The Gators have already put together a slew of initiatives to drive turnout to their season opener against New Mexico State. Last Saturday brought news that Florida students could buy "guest tickets" to the September 5 contest for just $5, likely a discount of $20 on the face value for a ticket to that game. $15 tickets to the East Carolina game are available through the Florida Farm Bureau. Tickets to the New Mexico State, East Carolina, and Florida Atlantic games can be included in three-game packages headlined by a ticket to the Mississippi or Tennessee games that effectively discount each ticket by $5.

And now, via an email I just received, Florida is selling tickets via discount deals site LivingSocial:

Florida LivingSocial

Fans can buy two tickets in sections 318 to 329 — essentially, upper-level sections that stretch from the northeast to northwest corners of Ben Hill Griffin Stadium — to either the New Mexico State or Florida Atlantic games for $39, a discount of $5.50 on the face value of $25 per each single game ticket.

This isn't entirely new, and Florida's not the first school — even in the state — with seats available on a deals site, nor will it be the last.

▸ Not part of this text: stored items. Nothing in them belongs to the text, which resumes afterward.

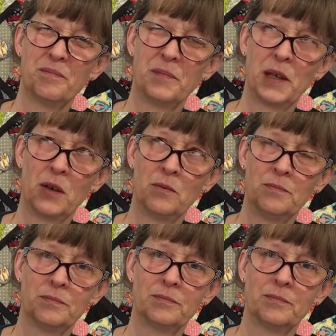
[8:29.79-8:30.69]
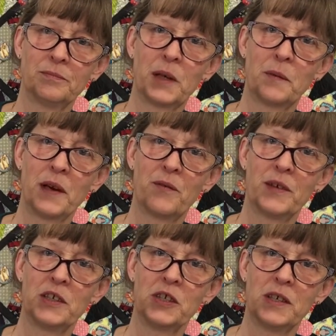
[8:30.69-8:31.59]
pillow. Probably I'll
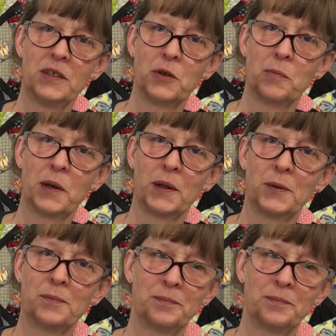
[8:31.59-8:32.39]
finish it into a pillow.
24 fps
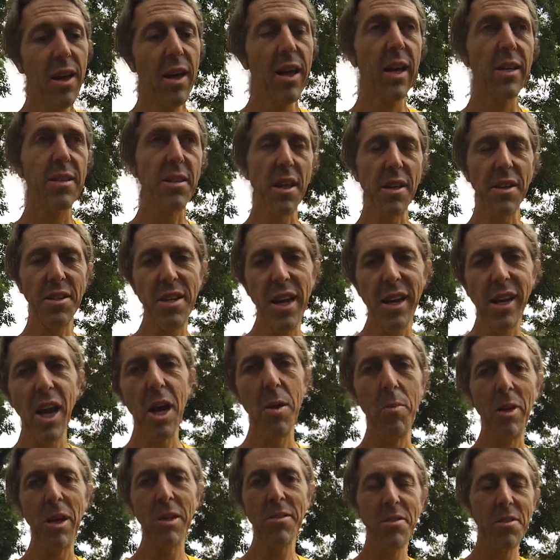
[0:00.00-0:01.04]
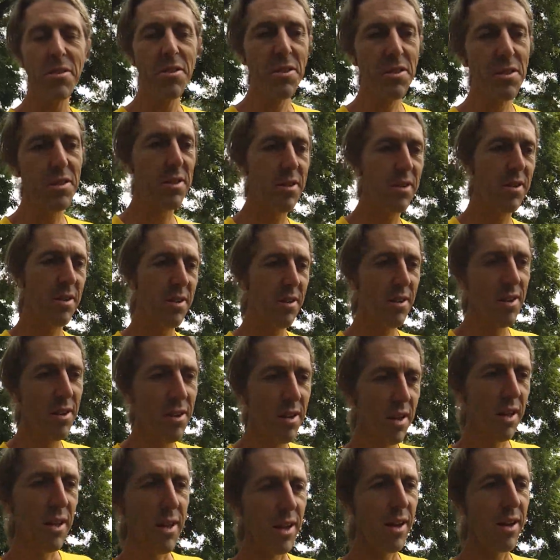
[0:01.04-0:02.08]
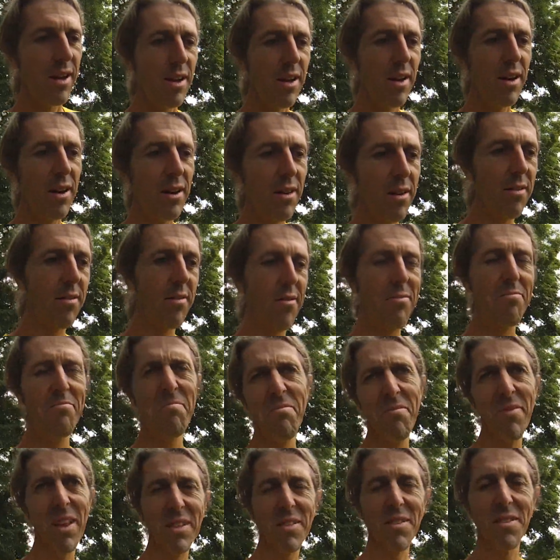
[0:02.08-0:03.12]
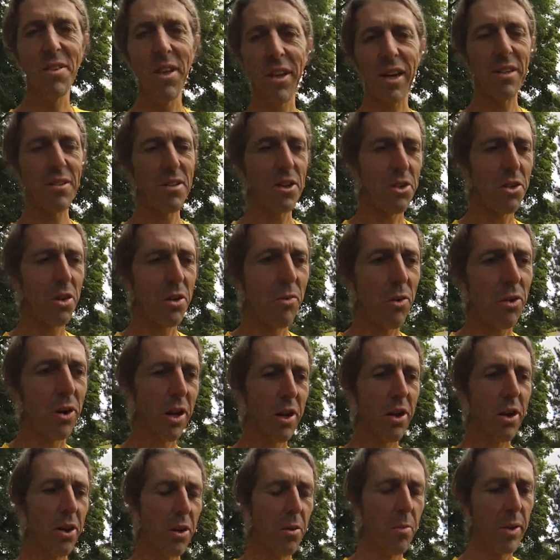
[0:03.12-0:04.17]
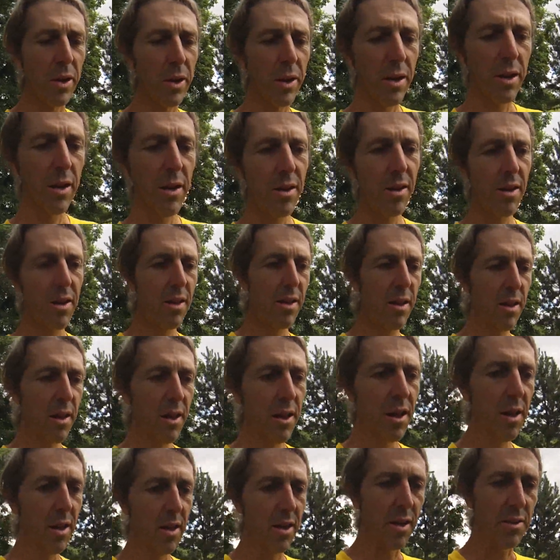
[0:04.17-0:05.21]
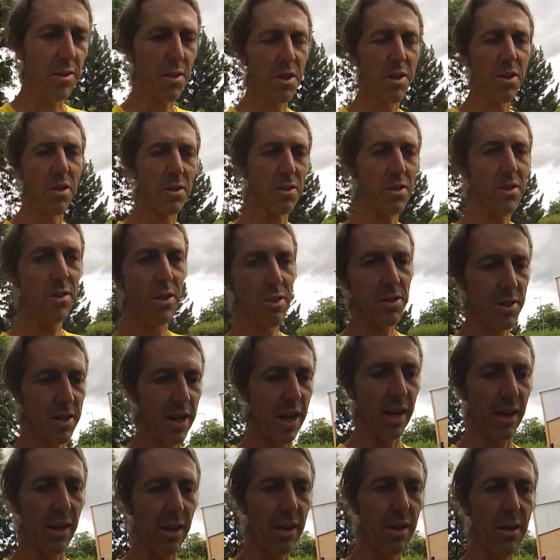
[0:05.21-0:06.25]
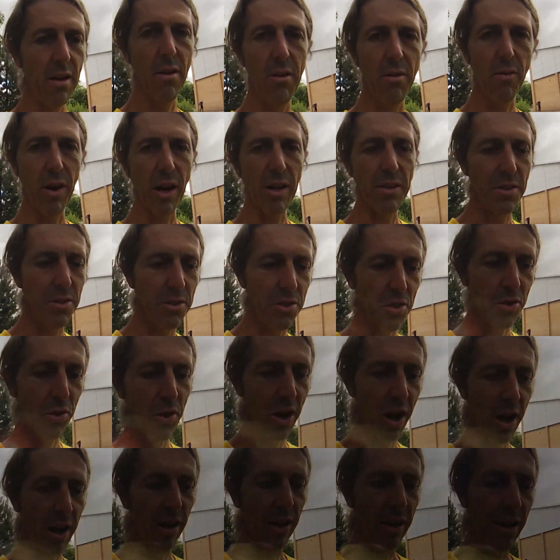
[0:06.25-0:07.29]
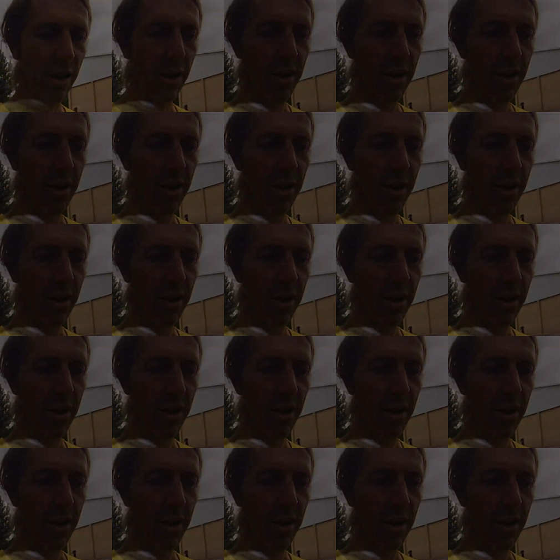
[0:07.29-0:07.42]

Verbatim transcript: Yeah. So the take home lessons, uh, lessons I guess I should have already known, but is to not not take races too lightly.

Earlier this summer, Groupon offered a package bundling tickets to Florida State's 2015 games against Texas State and Chattanooga with a Bobby Bowden-autographed photo, discounting all the items at least marginally — but that was through secondary ticket broker Official Fan Package, and that deal was a spectacular failure, with Groupon's page suggesting only one such package was purchased.

The LivingSocial deal, on the other hand, quite clearly exists with the backing of Florida's University Athletic Association, with "No vouchers provided by LivingSocial" appearing in the fine print and Ticketmaster ultimately handling the transaction.

I personally can't see the value in paying $19.50 for upper-level seating, especially when a few minutes of searching on Ticketmaster found multiple tickets for $27.25 (including fees) in Section 4, Row 7 — just above field-level on the more northern 15-yard-line. But the deal page suggests more than 100 such packages have been purchased.

If discounts on verified tickets directly from Florida aren't enough to get you out to the game, though, you might consider hitting up any buddies you have who hold season tickets. As Ryan Hinckley revealed on Twitter on Tuesday night, Florida appears to be mailing long-time season ticket-holders extra tickets for the New Mexico State game, along with a note from Jim McElwain.

Without dishing too much about Ryan, he (and his parents) are the sorts of die-hard Florida fans it would make tons of sense to ship extra tickets to; they'll know other people who will actually use them, so forsaking $50 on a pair of tickets is worth the goodwill of pleasing both loyal customers and their guests.

But piecing all of these efforts to sell extra tickets together, it's crystal clear that Florida is more than willing to sacrifice money — potentially thousands and thousands of dollars, given that selling just 100 packages of two tickets through LivingSocial would produce $1,100 less in revenue for the UAA even before LivingSocial and Ticketmaster deduct their cuts — to put fans in the stands.

I'm skeptical, very skeptical, about whether this will actually work. Savvy fans know by now that the market for tickets to these games is very much a buyers' market, and I would be floored if anyone with enough patience and nerve couldn't get a ticket to the New Mexico State game for $5 or less from a scalper on the day of the game — but that's the price that Florida is offering to fans through student guest tickets, anyway, so it might not even cost that much to get a ticket from a desperate scalper.

I can't knock the hustle, though. Florida seems to have deemed the value to the program of fans in seats at a relatively meaningless game as greater than the full monetary value of every ticket, and I think that's wise.